Early in his career, Henson chose hand puppets over marionettes and ventriloquist dummies.

“I never did have any interest in being a ventriloquist. I didn’t want to split myself in two, the way a ventriloquist must do—half himself, half the dummy on his knee.”

Yet Henson was proud to be considered a successor to the ventriloquist Edgar Bergen.

“Edgar,” says Henson, “considered our work as taking up where he left off. Edgar once said something to me that I’ll never forget. He said, ‘Kermit the Frog is Charlie McCarthy’s first cousin.'”

Jim Henson pauses in remembrance. Then he says, wistfully: “Were nicer, warmer words ever spoken?”

The Muppets continue to find work; their new movie with the plain but honest title The Muppets will open during the Christmas season this year. But the artist who brought these creatures to life and made them so entertaining has left a melancholy gap in the creative community. His absence brings to mind a comment made by Lily Tomlin about working with the Muppets.

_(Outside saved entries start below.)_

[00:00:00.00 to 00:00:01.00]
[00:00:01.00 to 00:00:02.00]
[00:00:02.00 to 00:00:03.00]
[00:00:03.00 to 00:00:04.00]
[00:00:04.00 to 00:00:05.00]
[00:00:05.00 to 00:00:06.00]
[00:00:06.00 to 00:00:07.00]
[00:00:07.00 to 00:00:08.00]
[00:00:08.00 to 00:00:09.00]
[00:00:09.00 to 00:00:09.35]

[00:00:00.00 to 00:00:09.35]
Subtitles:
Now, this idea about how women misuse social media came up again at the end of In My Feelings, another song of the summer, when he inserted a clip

When asked by Time magazine what it was like attempting a role opposite an inanimate object, Tomlin thought for a while and summed up her feelings. “When you break the scene, ” she quipped, “you don’t both go out for coffee. It’s sort of sad.”

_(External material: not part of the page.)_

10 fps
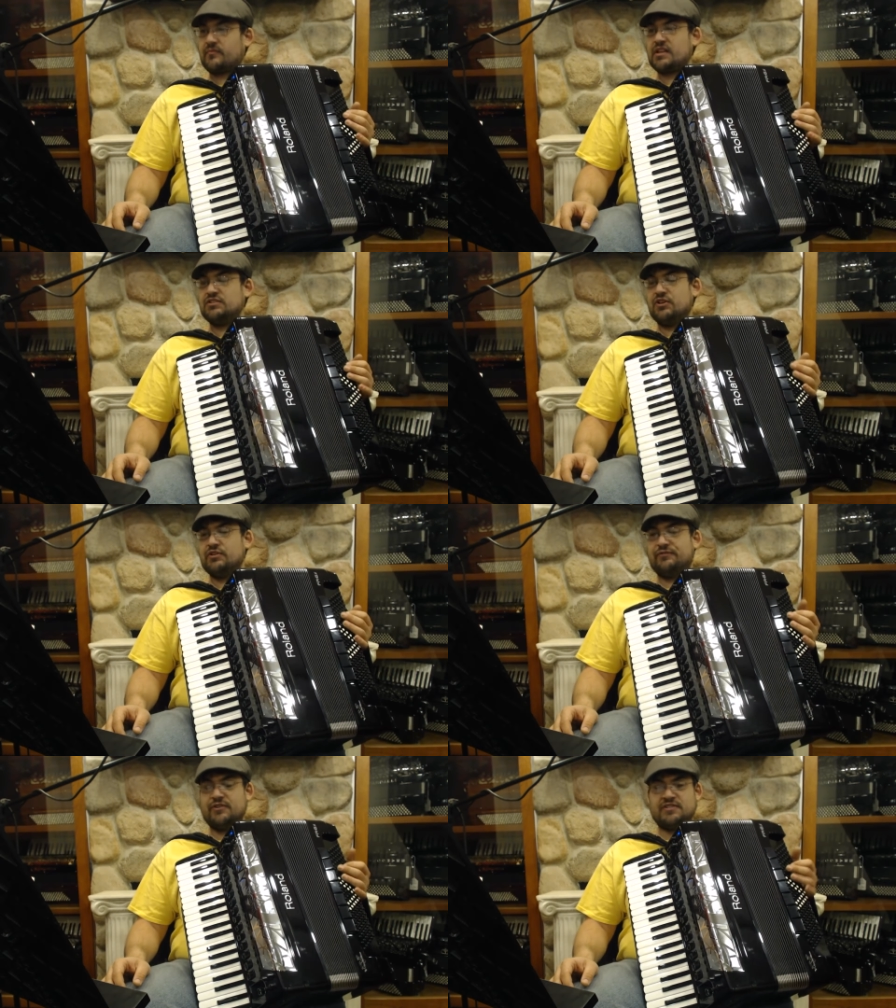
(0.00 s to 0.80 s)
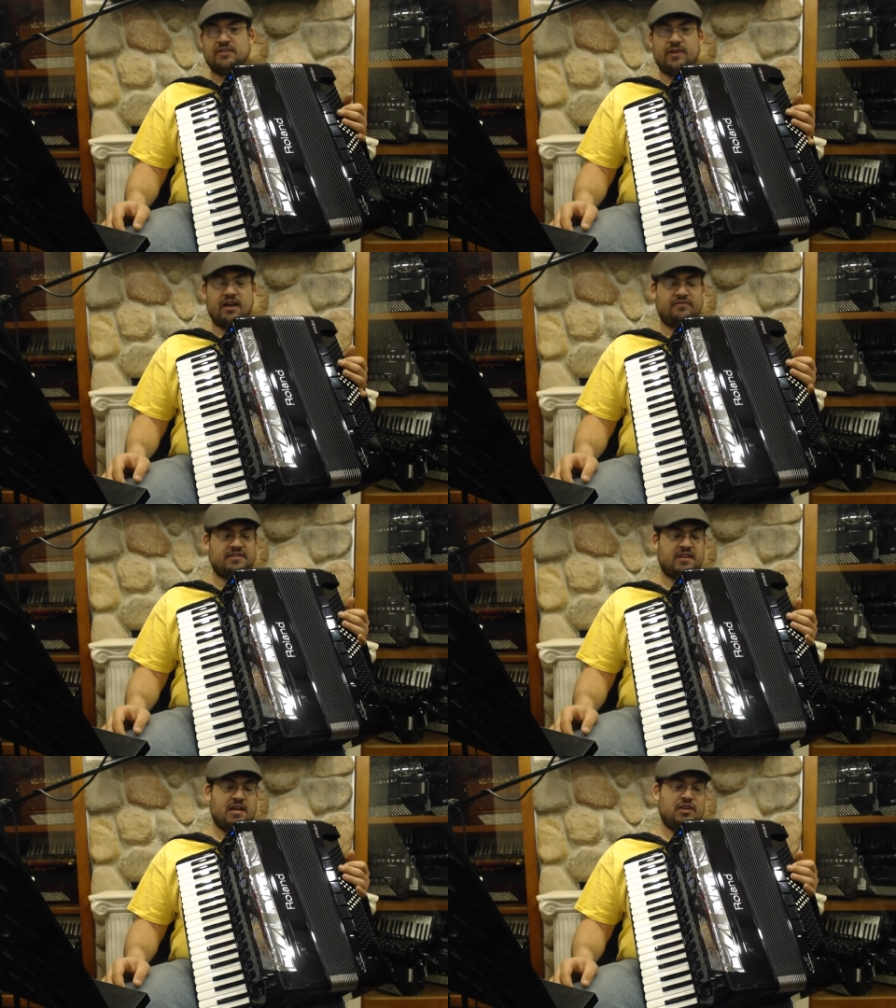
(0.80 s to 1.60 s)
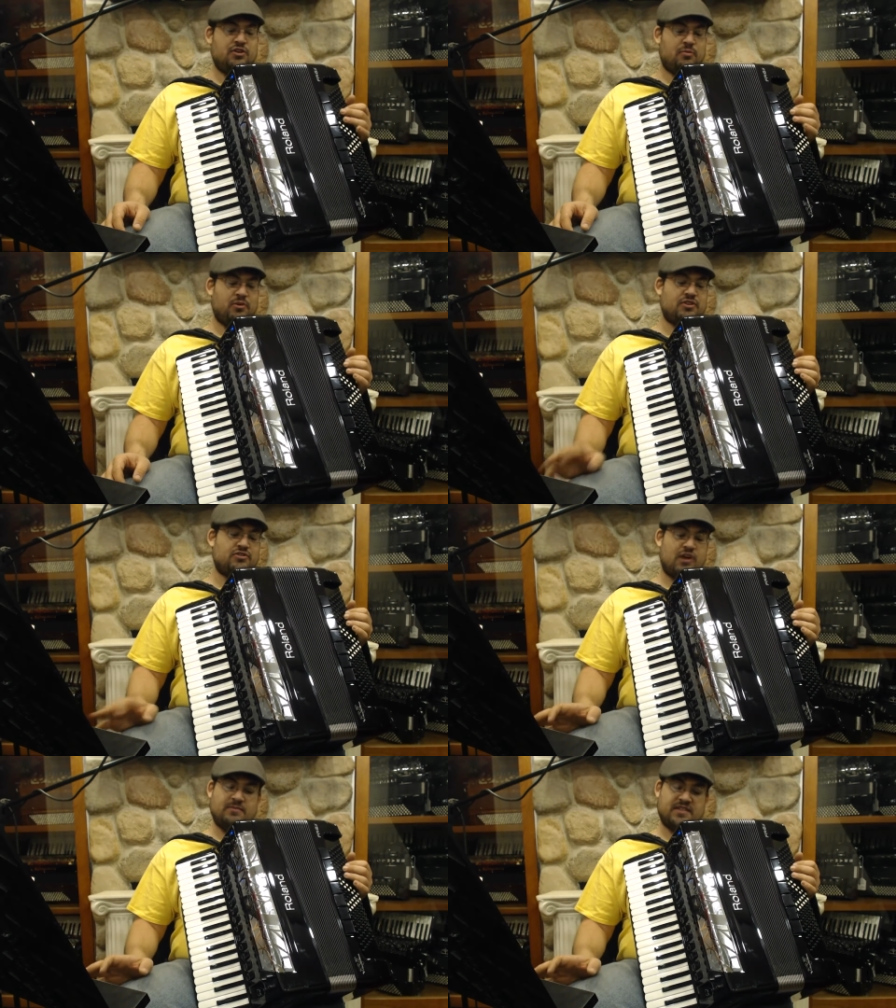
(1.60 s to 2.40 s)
So the first thing we have is you can put the drum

Way back in his early days, Henson created Kermit the Frog. His body was made from a turquoise coat his mother had discarded and his eyes were two halves of a ping-pong ball. Over the years, his shape became more distinct and more expressive, but his personality was set back in Sam and Friends days. According to Henson:

The Henson Specialty: Kermit the Frog, as prepared by the Swedish Chef

Kermit the Frog is not really a frog… He’s called Kermit the Frog but he’s really just Kermit. He became something of a frog when he did a TV special back in 1967. I changed his body and made him a bit rounder, more froglike. As a parallel, Mickey Mouse looks nothing like a mouse but he fits into that category. I mean, if nobody ever said Mickey Mouse was a mouse, we wouldn’t know what he was, would we?

Kermit the Frog has this function—he’s an Everyman trying to get through life whole. He has a sense of sanity and there he is, surrounded by crazies. Kermit is the character through whose eyes the audience is viewing the show. He is the solid thing in the middle—flip, snarky, which is to say a bit smart-alecky in his own way, but he’s a nice guy. He operates from a point of consideration. There is a lot of warmth in Kermit.”

The words could easily have described Henson himself. Which is why, so long as Kermit remains true to his original character, Jim Henson will live on.